Data entries:

────────────────────────────────────────

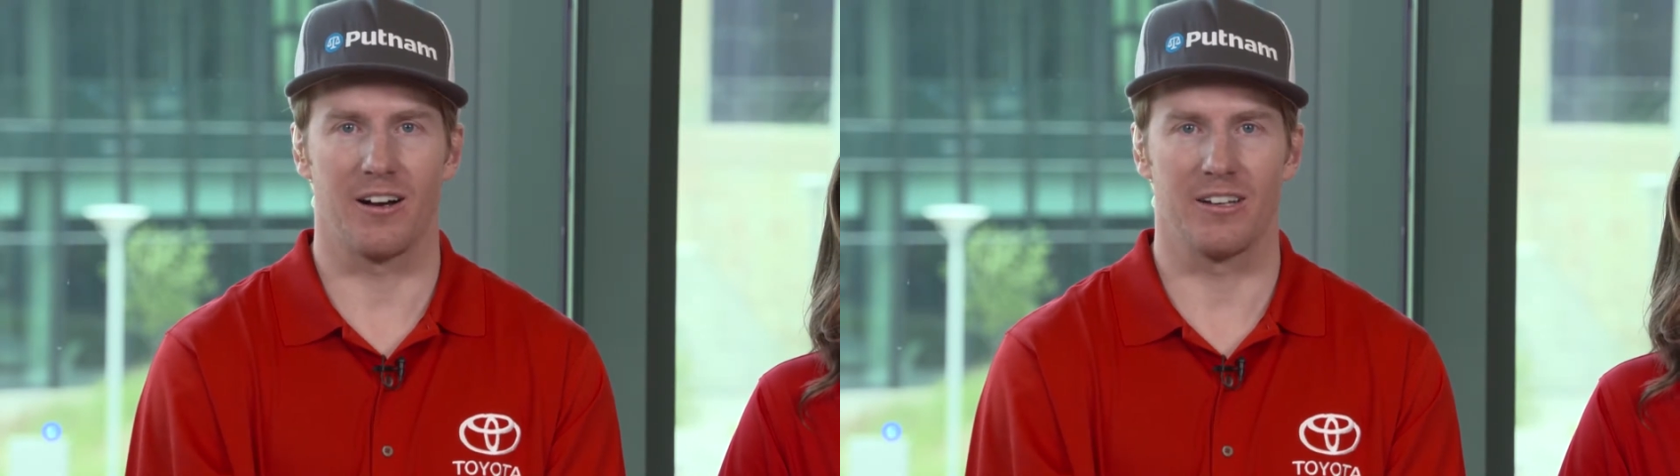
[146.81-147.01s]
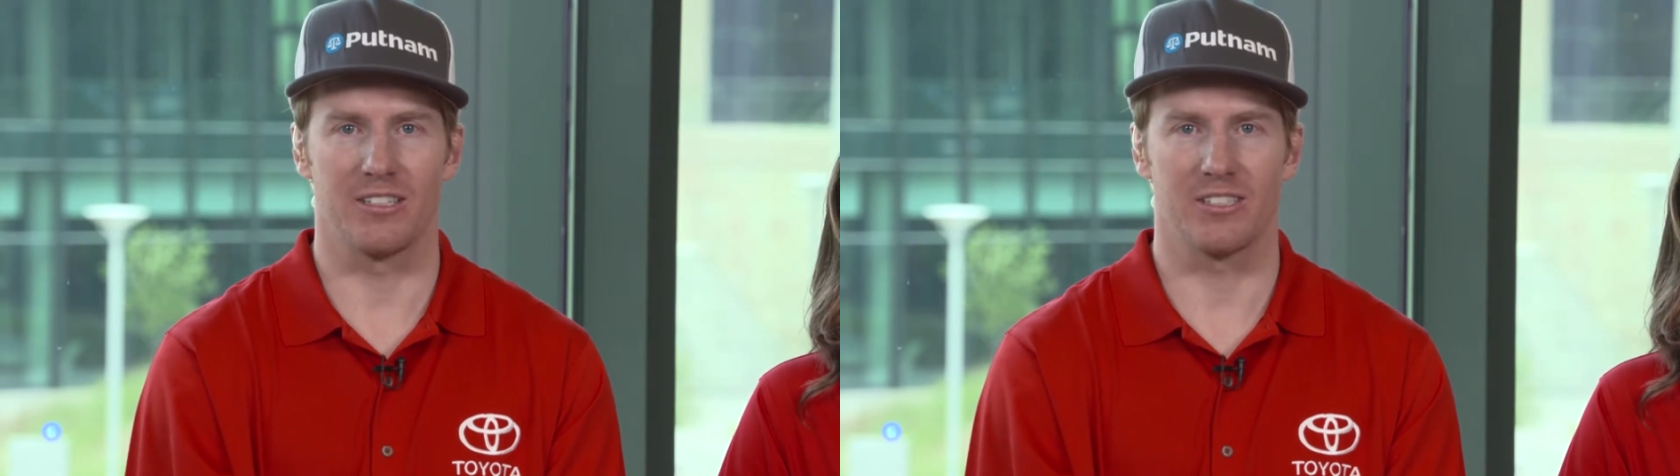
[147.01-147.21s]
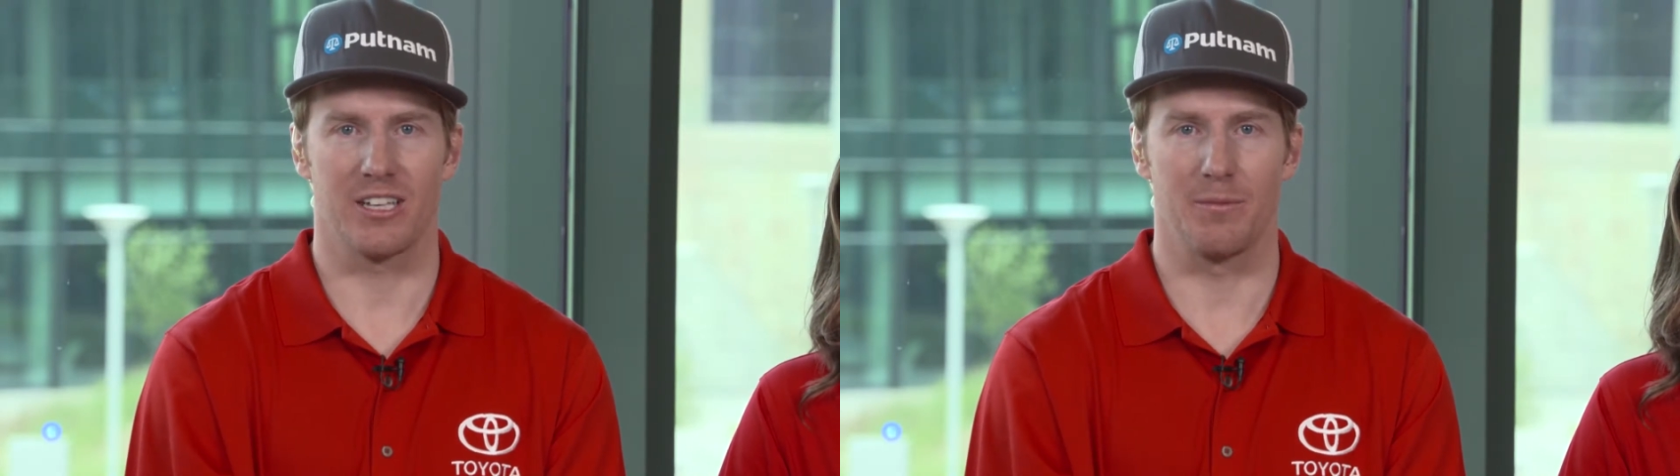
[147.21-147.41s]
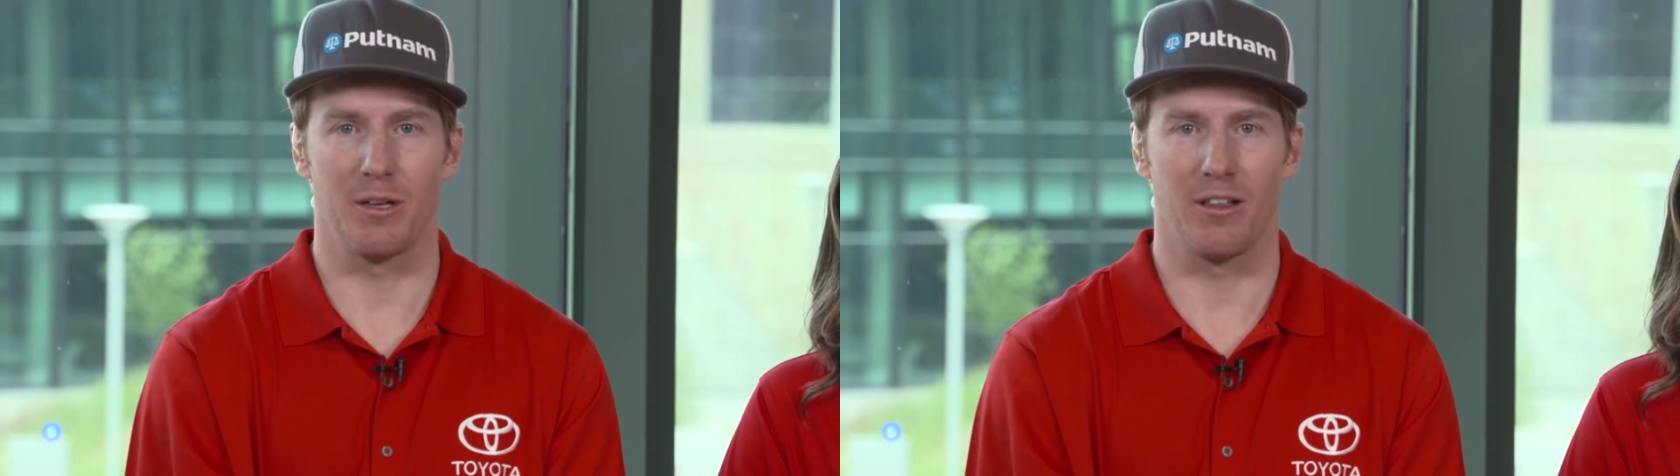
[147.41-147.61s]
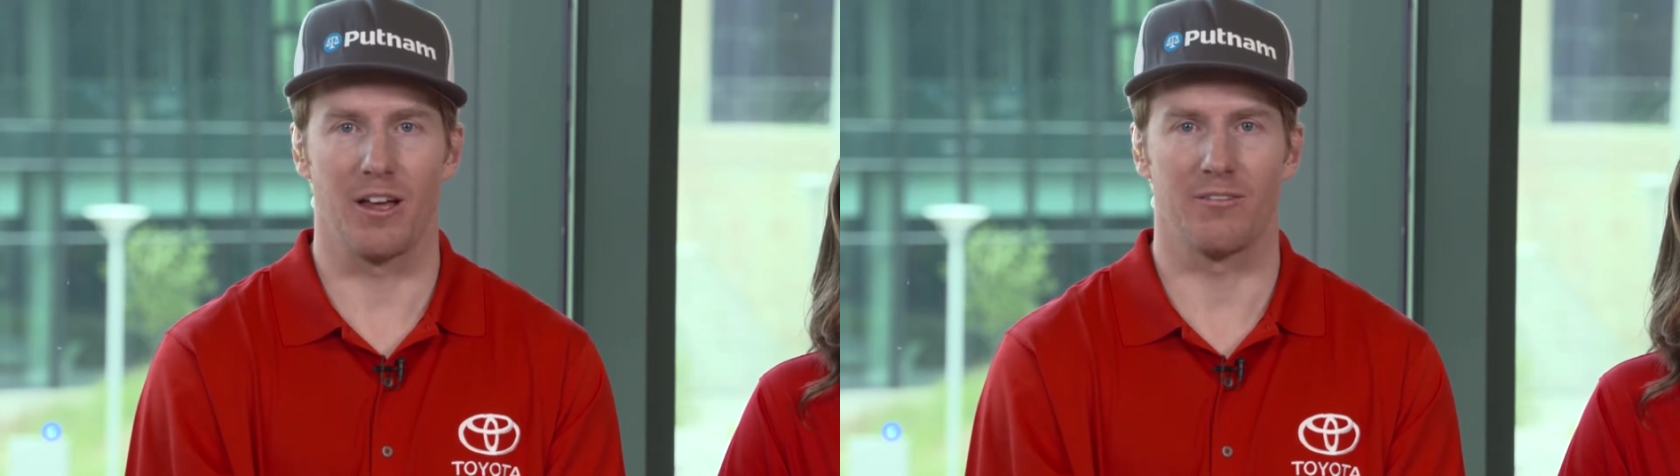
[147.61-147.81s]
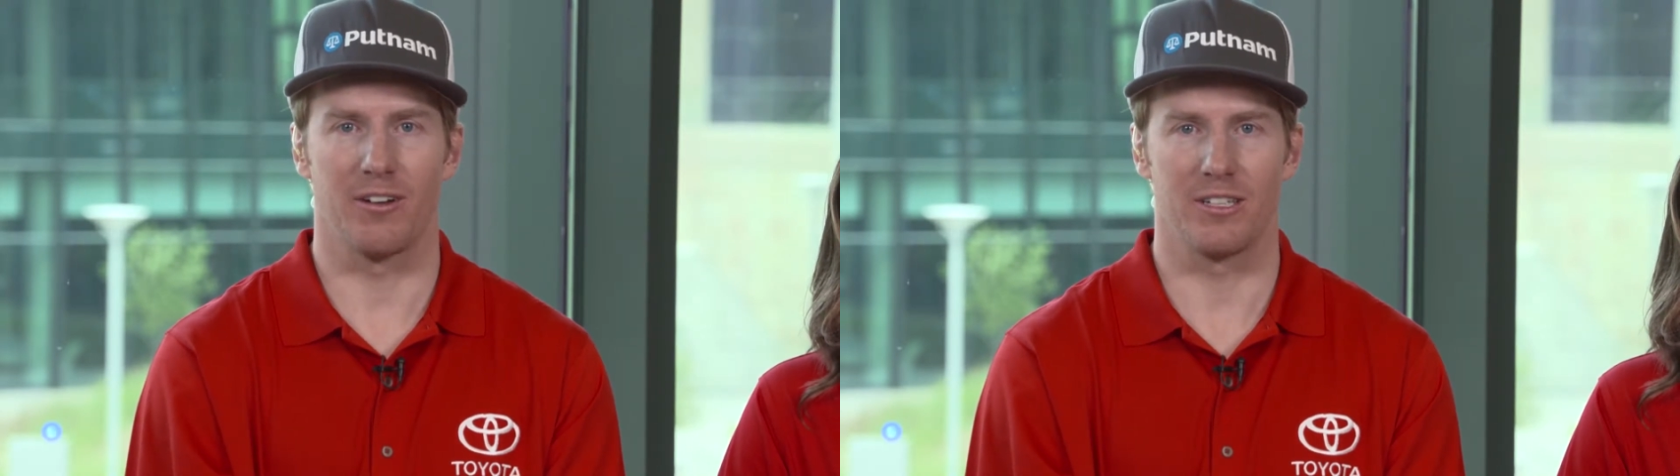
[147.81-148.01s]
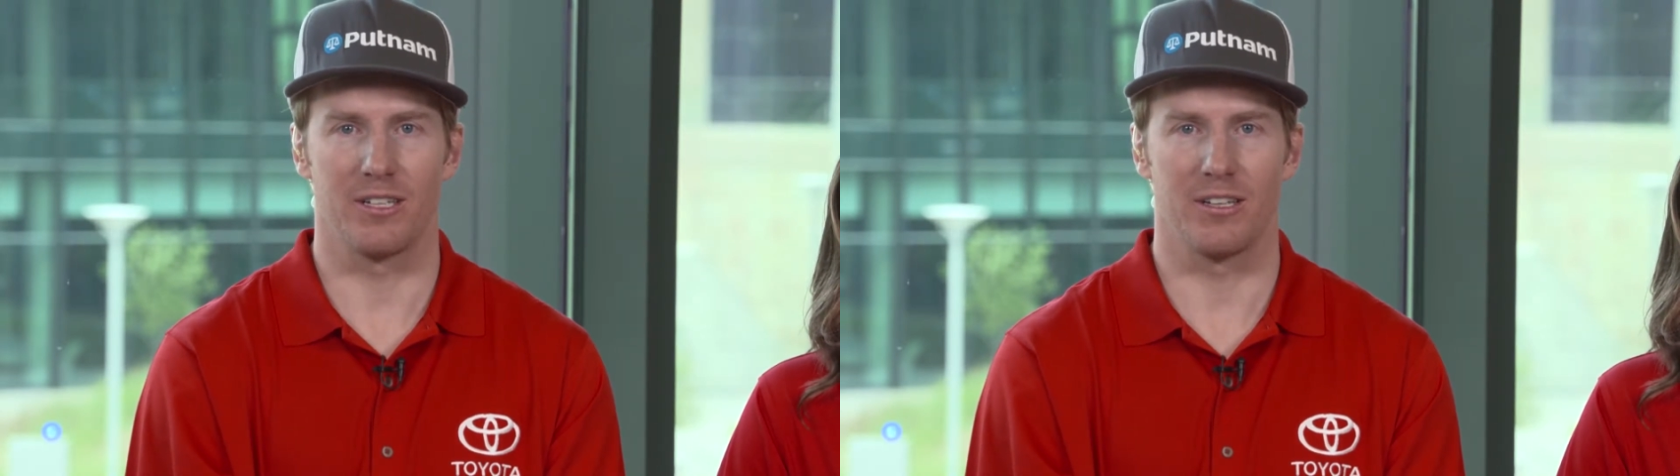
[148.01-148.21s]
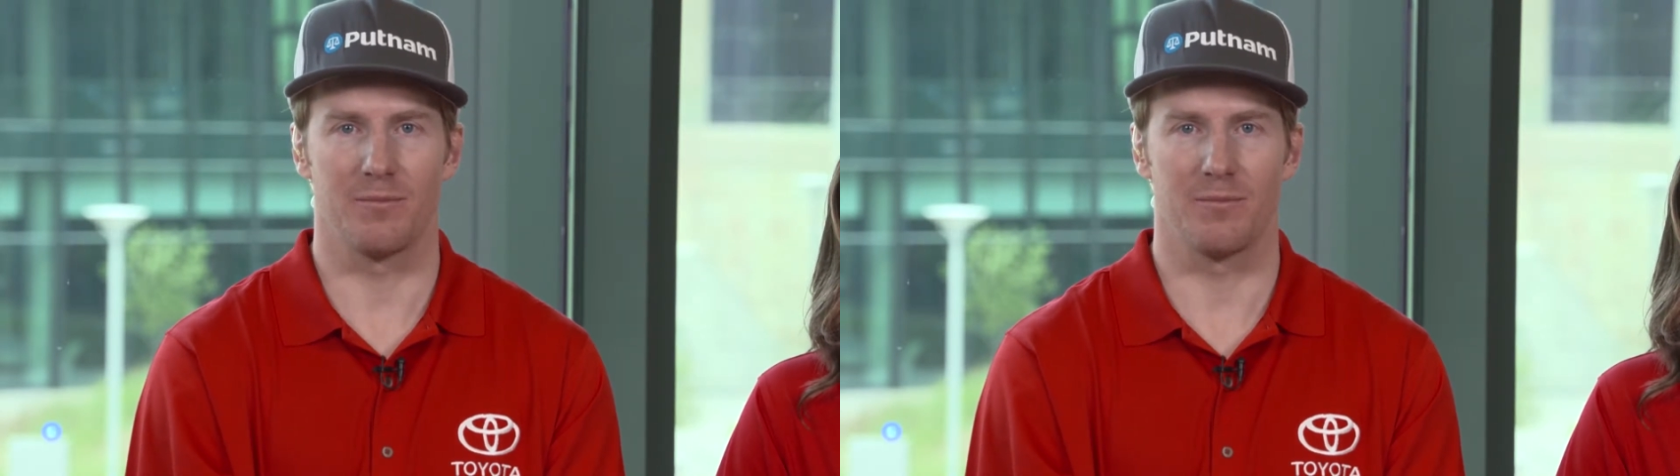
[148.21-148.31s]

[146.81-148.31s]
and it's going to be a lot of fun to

────────────────────────────────────────

_WHAT YOU SHOULD DO_.
Output the lines above in full and exactly. Leave out every picture.

_ANSWER TO THE PROBLEM_.
[146.81-147.01s]
[147.01-147.21s]
[147.21-147.41s]
[147.41-147.61s]
[147.61-147.81s]
[147.81-148.01s]
[148.01-148.21s]
[148.21-148.31s]

[146.81-148.31s]
and it's going to be a lot of fun to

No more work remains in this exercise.